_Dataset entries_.
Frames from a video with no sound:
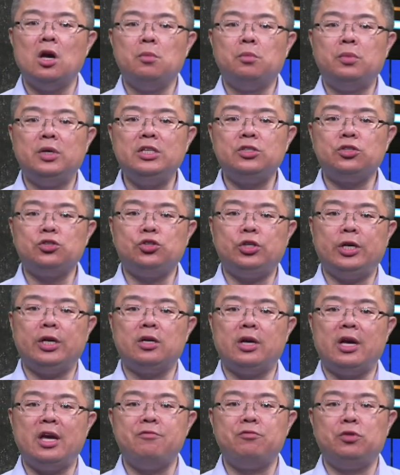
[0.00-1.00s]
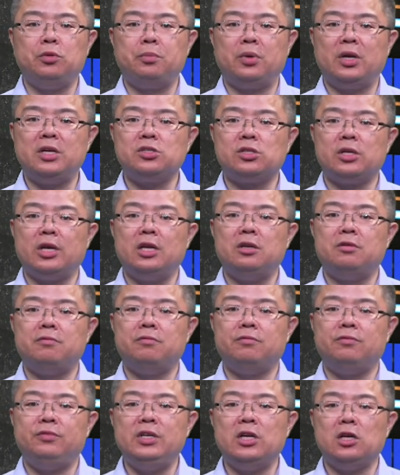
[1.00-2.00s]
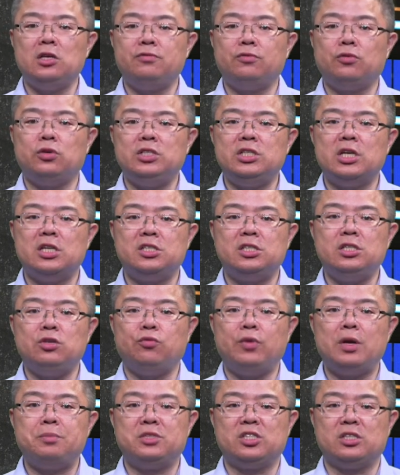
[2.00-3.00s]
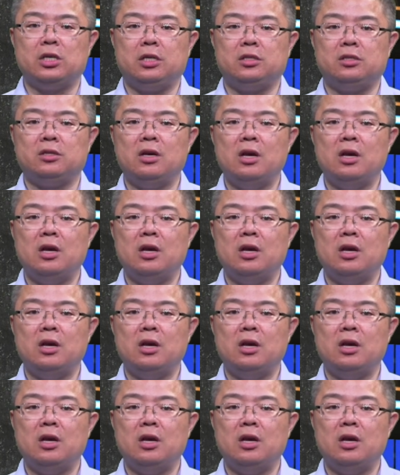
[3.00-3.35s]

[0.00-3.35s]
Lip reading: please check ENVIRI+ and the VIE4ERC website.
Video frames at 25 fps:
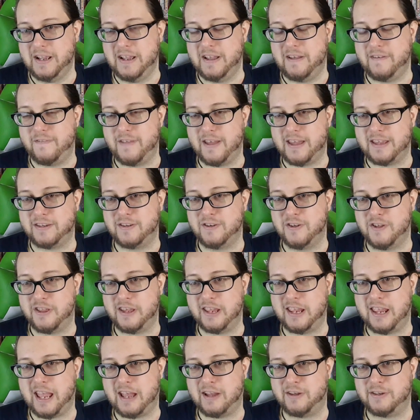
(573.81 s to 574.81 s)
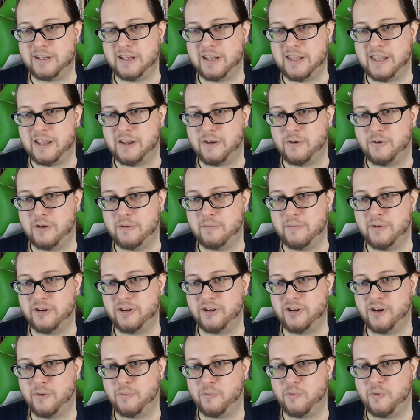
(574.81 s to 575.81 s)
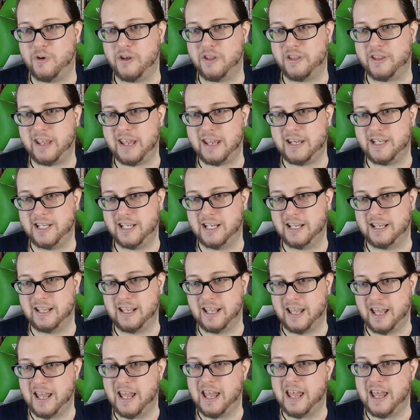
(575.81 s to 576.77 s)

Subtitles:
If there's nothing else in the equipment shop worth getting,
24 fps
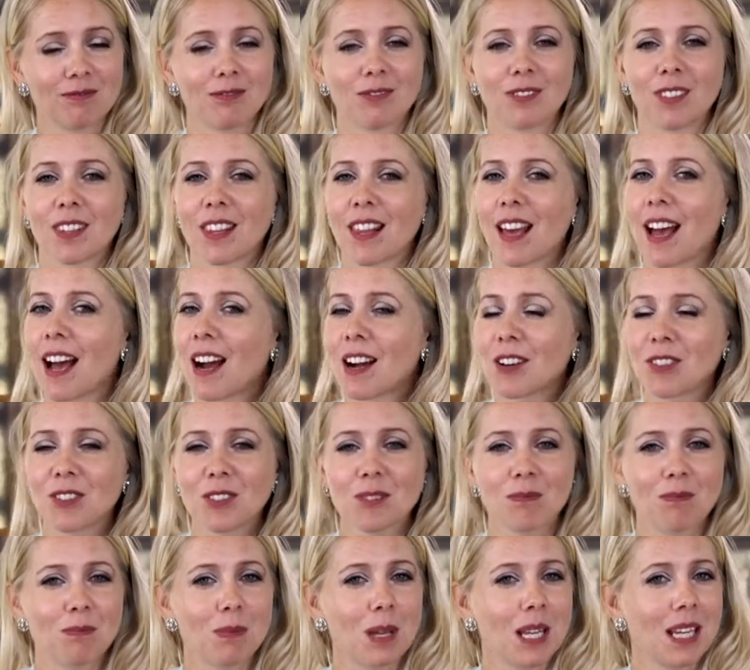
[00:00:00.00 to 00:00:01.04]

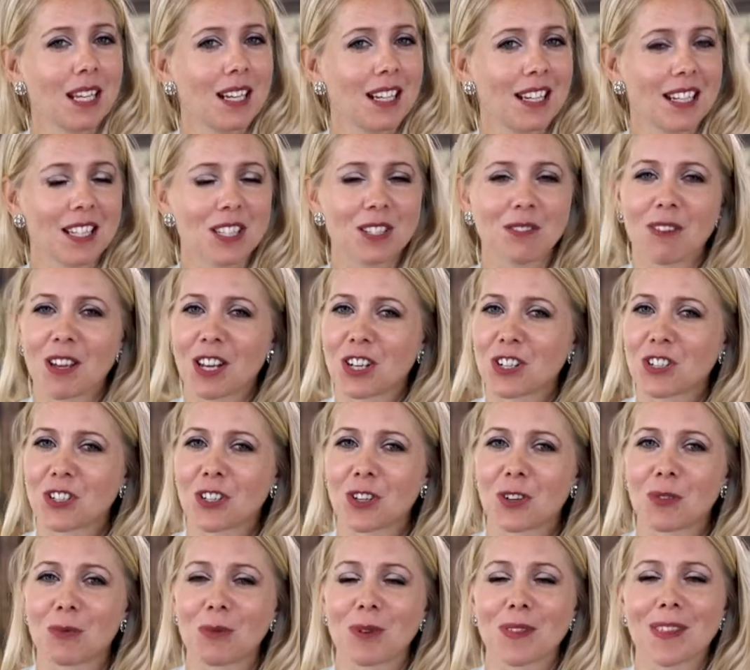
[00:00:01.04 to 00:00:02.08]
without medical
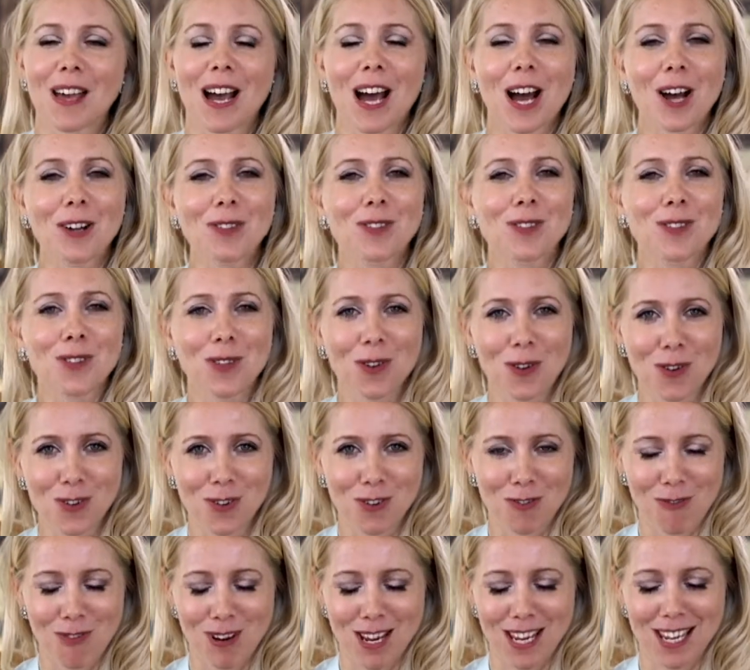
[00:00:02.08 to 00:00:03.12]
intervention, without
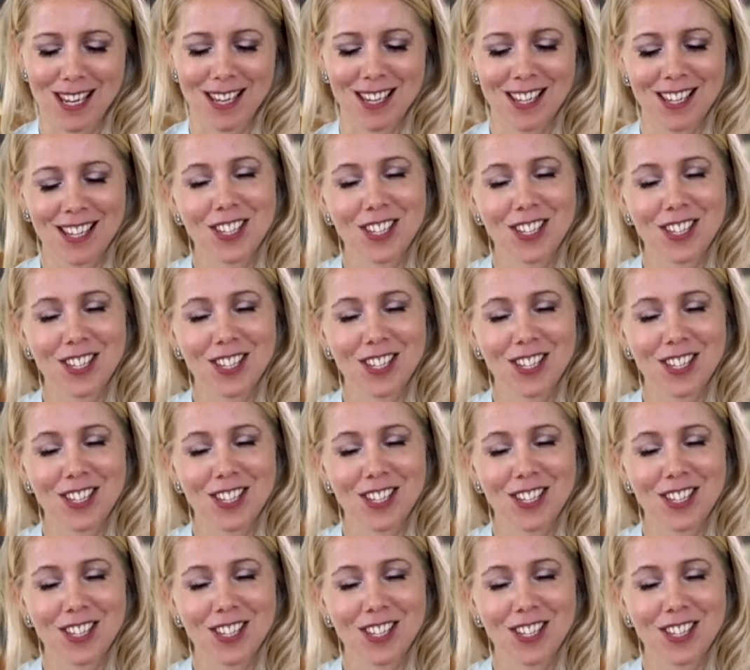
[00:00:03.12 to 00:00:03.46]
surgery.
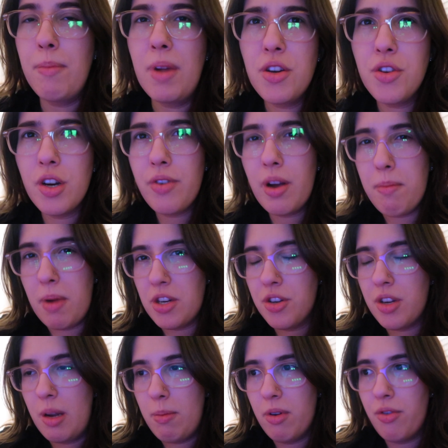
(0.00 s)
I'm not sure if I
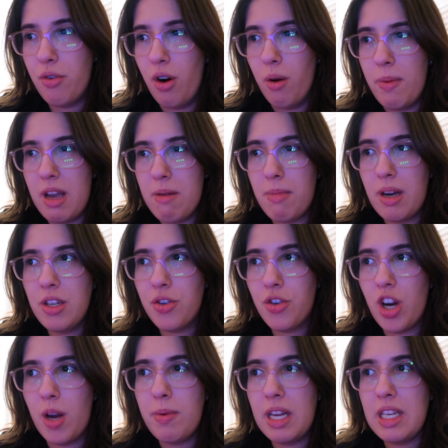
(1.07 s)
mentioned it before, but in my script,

_Work request_. Leave out the images and copy all remaining data word for word.

_Final answer_.
Frames from a video with no sound:
[0.00-1.00s]
[1.00-2.00s]
[2.00-3.00s]
[3.00-3.35s]

[0.00-3.35s]
Lip reading: please check ENVIRI+ and the VIE4ERC website.
Video frames at 25 fps:
(573.81 s to 574.81 s)
(574.81 s to 575.81 s)
(575.81 s to 576.77 s)

Subtitles:
If there's nothing else in the equipment shop worth getting,
24 fps
[00:00:00.00 to 00:00:01.04]

[00:00:01.04 to 00:00:02.08]
without medical
[00:00:02.08 to 00:00:03.12]
intervention, without
[00:00:03.12 to 00:00:03.46]
surgery.
(0.00 s)
I'm not sure if I
(1.07 s)
mentioned it before, but in my script,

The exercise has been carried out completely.